Problem to work on ▸ Your task is to return all of the entries below exactly, leaving out each picture.

Stored data:
******

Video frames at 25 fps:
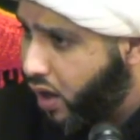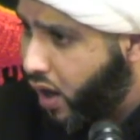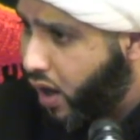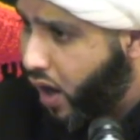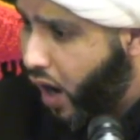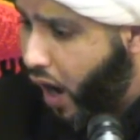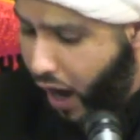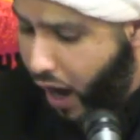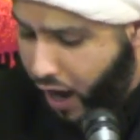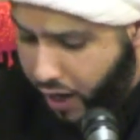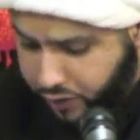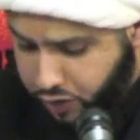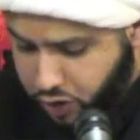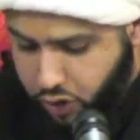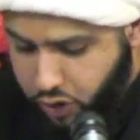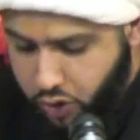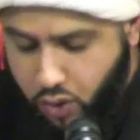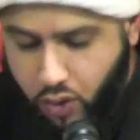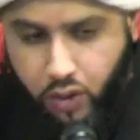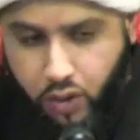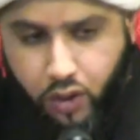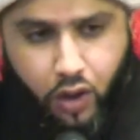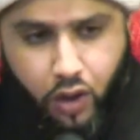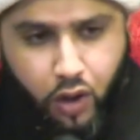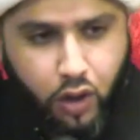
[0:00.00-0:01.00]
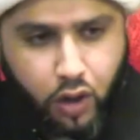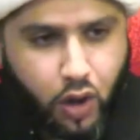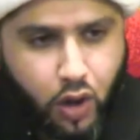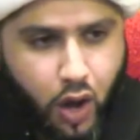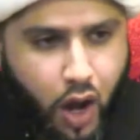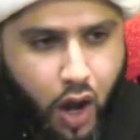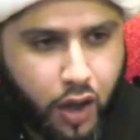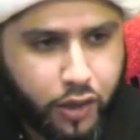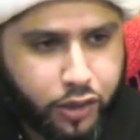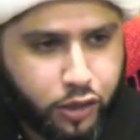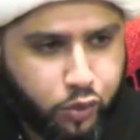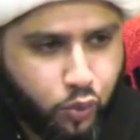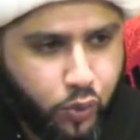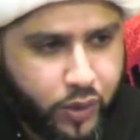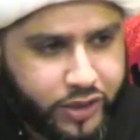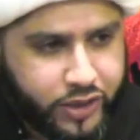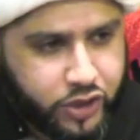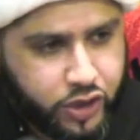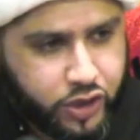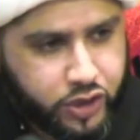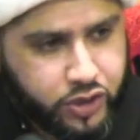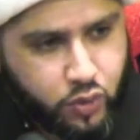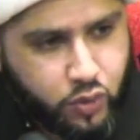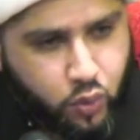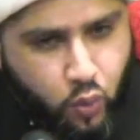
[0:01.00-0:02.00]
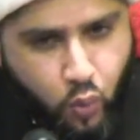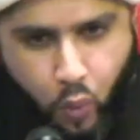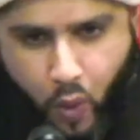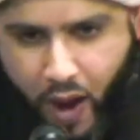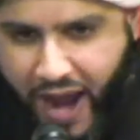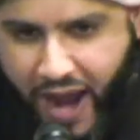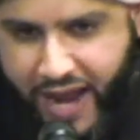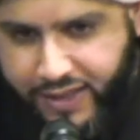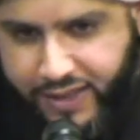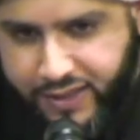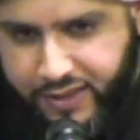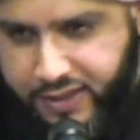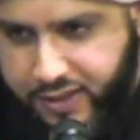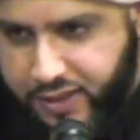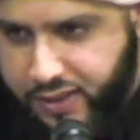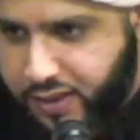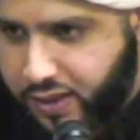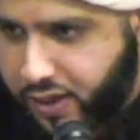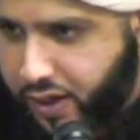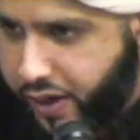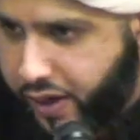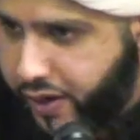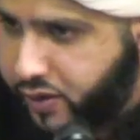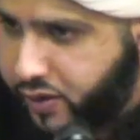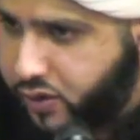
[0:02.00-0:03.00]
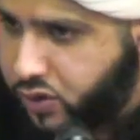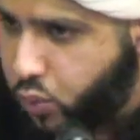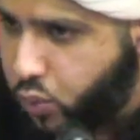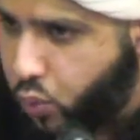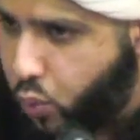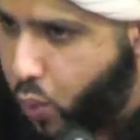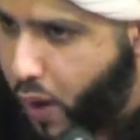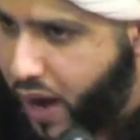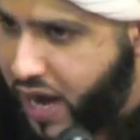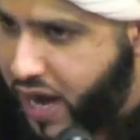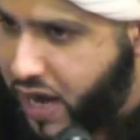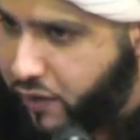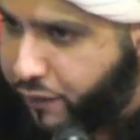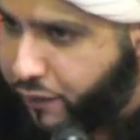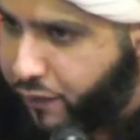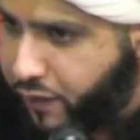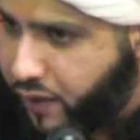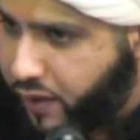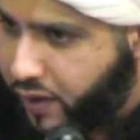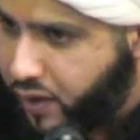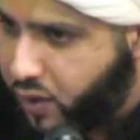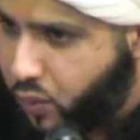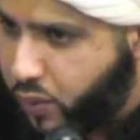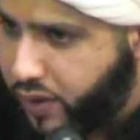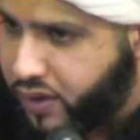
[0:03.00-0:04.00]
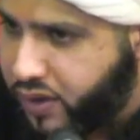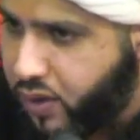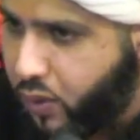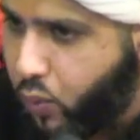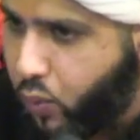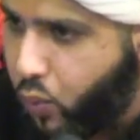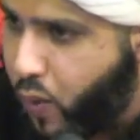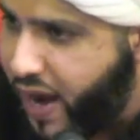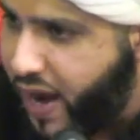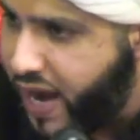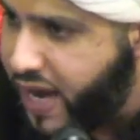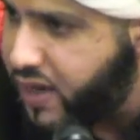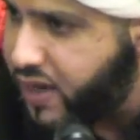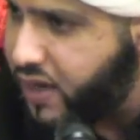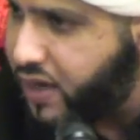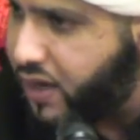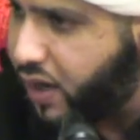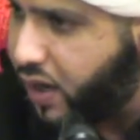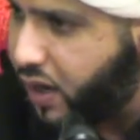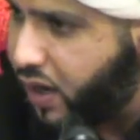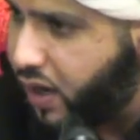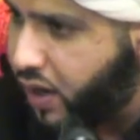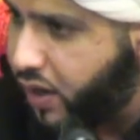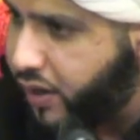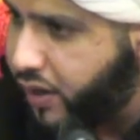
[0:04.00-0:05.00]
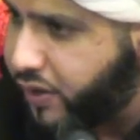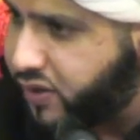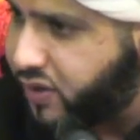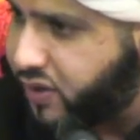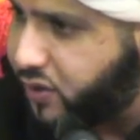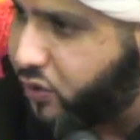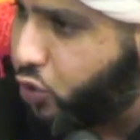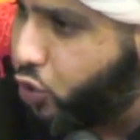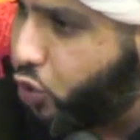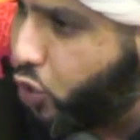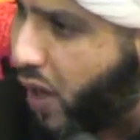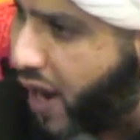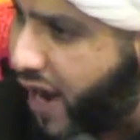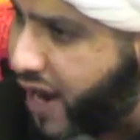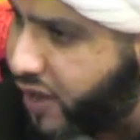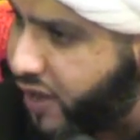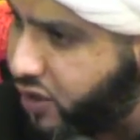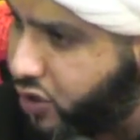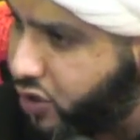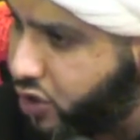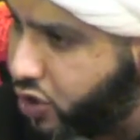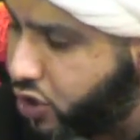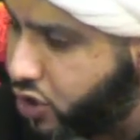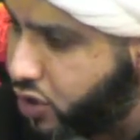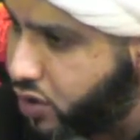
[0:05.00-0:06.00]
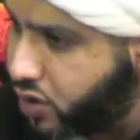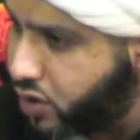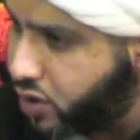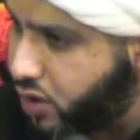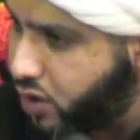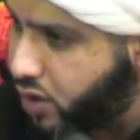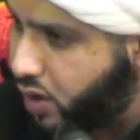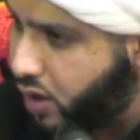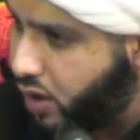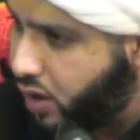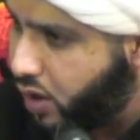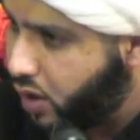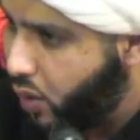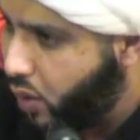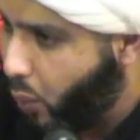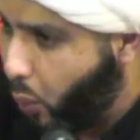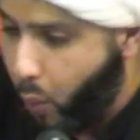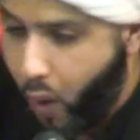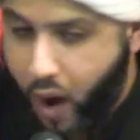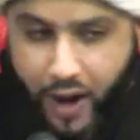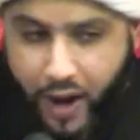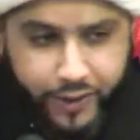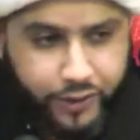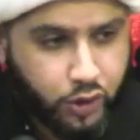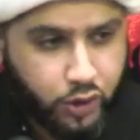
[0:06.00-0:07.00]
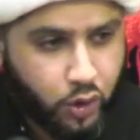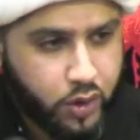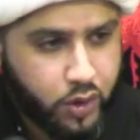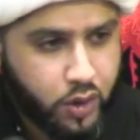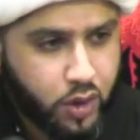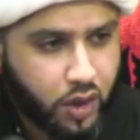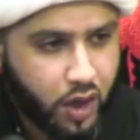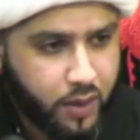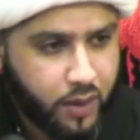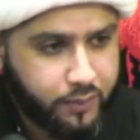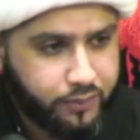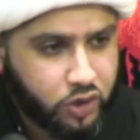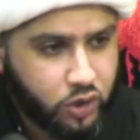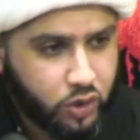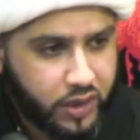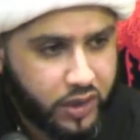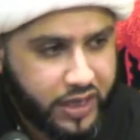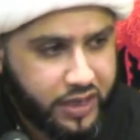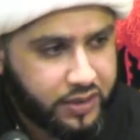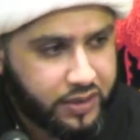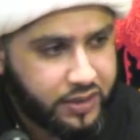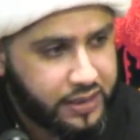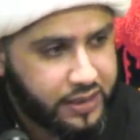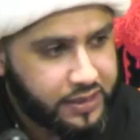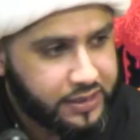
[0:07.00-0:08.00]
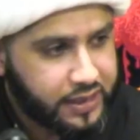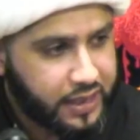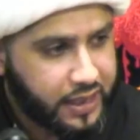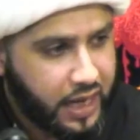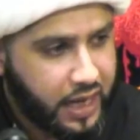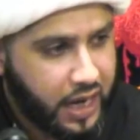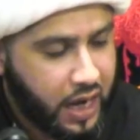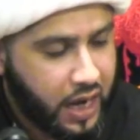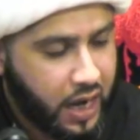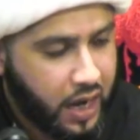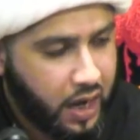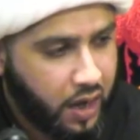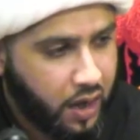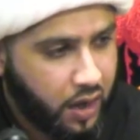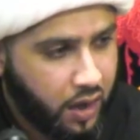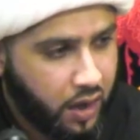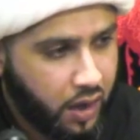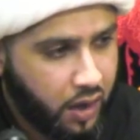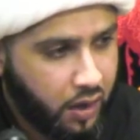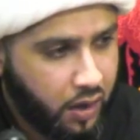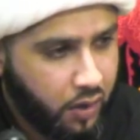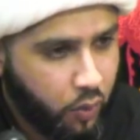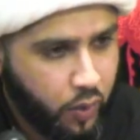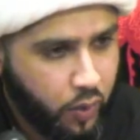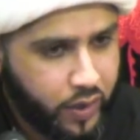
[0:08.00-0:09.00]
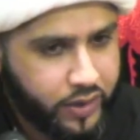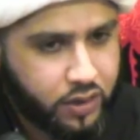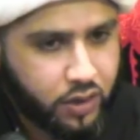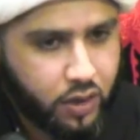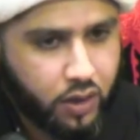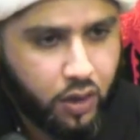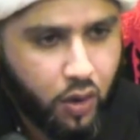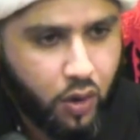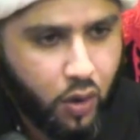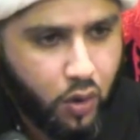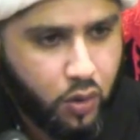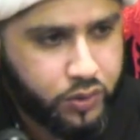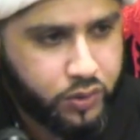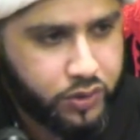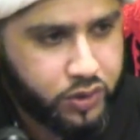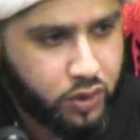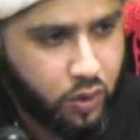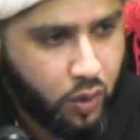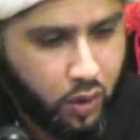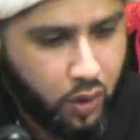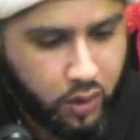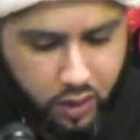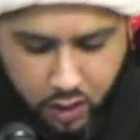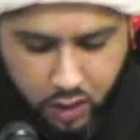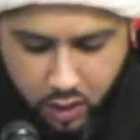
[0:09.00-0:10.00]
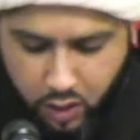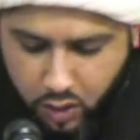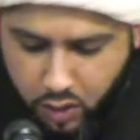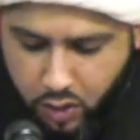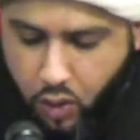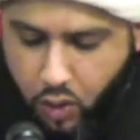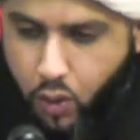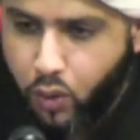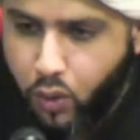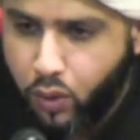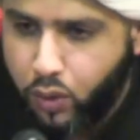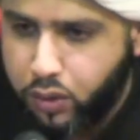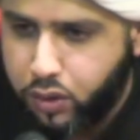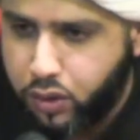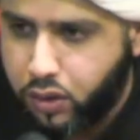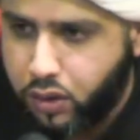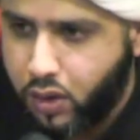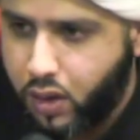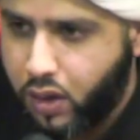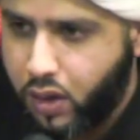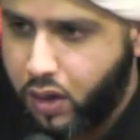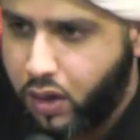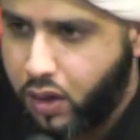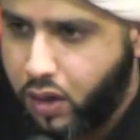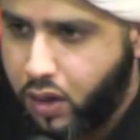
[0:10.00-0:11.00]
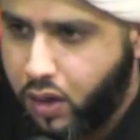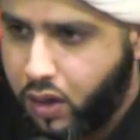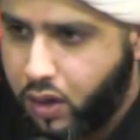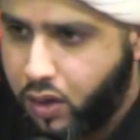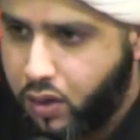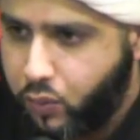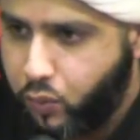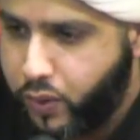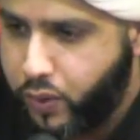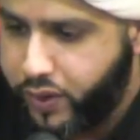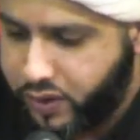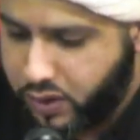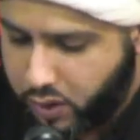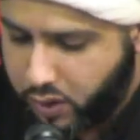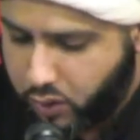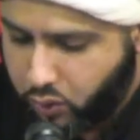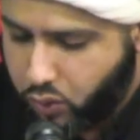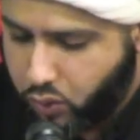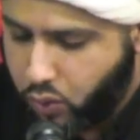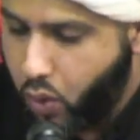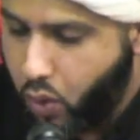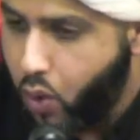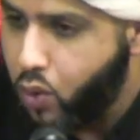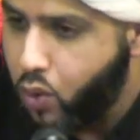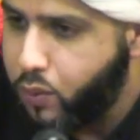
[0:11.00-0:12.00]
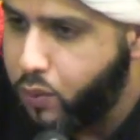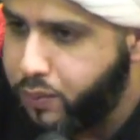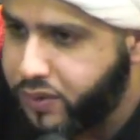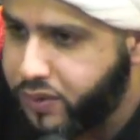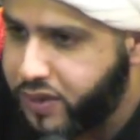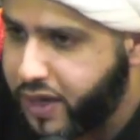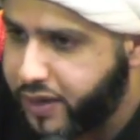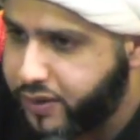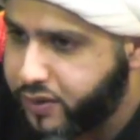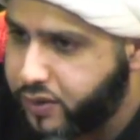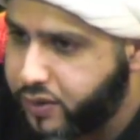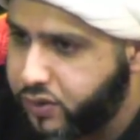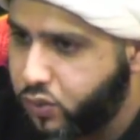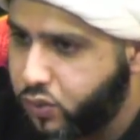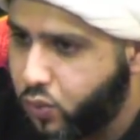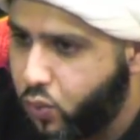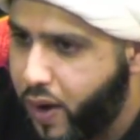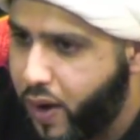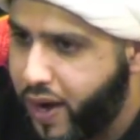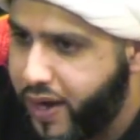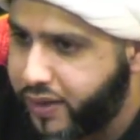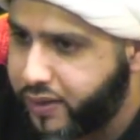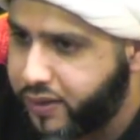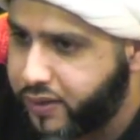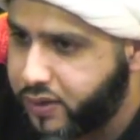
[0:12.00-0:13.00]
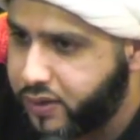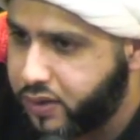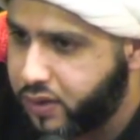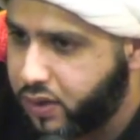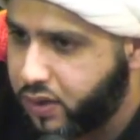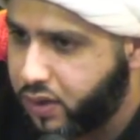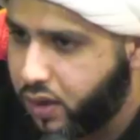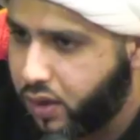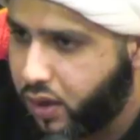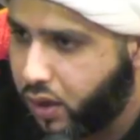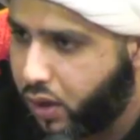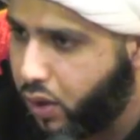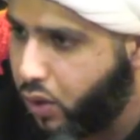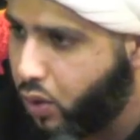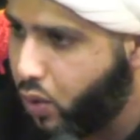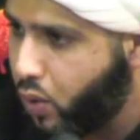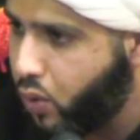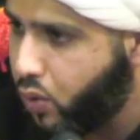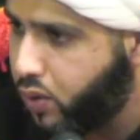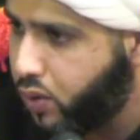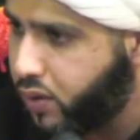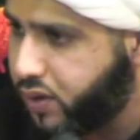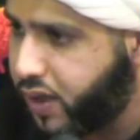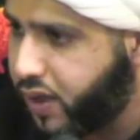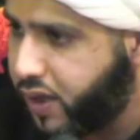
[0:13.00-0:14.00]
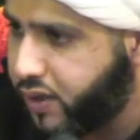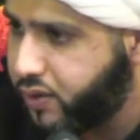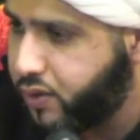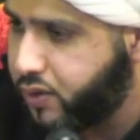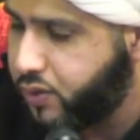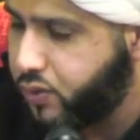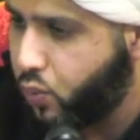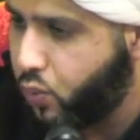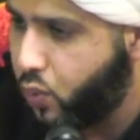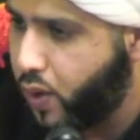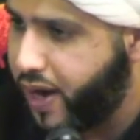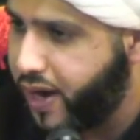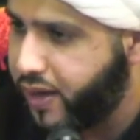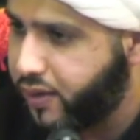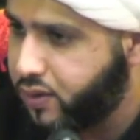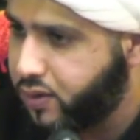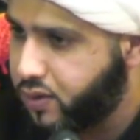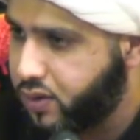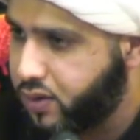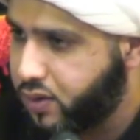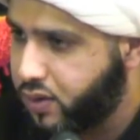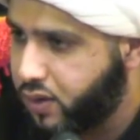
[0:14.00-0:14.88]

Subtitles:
and your cloth, which is wet, is wavering with the wind. It's drenched. Why do you come to lead the salah with clothes or a cloth, with a robe that is wet, cloak that is wet?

******

Task solution ▸
Video frames at 25 fps:
[0:00.00-0:01.00]
[0:01.00-0:02.00]
[0:02.00-0:03.00]
[0:03.00-0:04.00]
[0:04.00-0:05.00]
[0:05.00-0:06.00]
[0:06.00-0:07.00]
[0:07.00-0:08.00]
[0:08.00-0:09.00]
[0:09.00-0:10.00]
[0:10.00-0:11.00]
[0:11.00-0:12.00]
[0:12.00-0:13.00]
[0:13.00-0:14.00]
[0:14.00-0:14.88]

Subtitles:
and your cloth, which is wet, is wavering with the wind. It's drenched. Why do you come to lead the salah with clothes or a cloth, with a robe that is wet, cloak that is wet?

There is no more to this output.